(Given records)
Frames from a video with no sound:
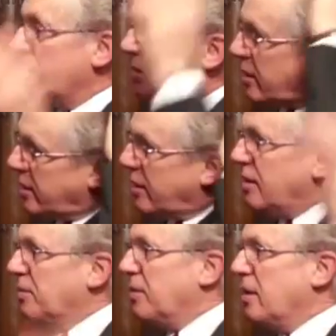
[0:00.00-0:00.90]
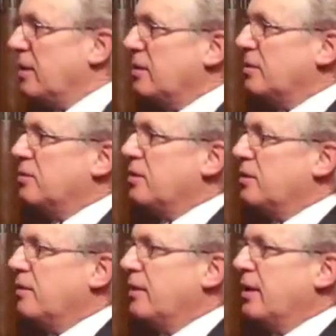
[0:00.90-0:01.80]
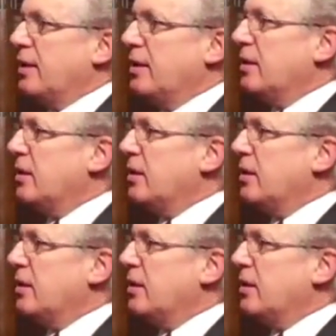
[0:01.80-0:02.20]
They take the kippah, put it away.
(End Given records)
- [Work instruction]
Every line of the records must come back unchanged, except that pictures are dropped.

- [Answer to this task]
Frames from a video with no sound:
[0:00.00-0:00.90]
[0:00.90-0:01.80]
[0:01.80-0:02.20]
They take the kippah, put it away.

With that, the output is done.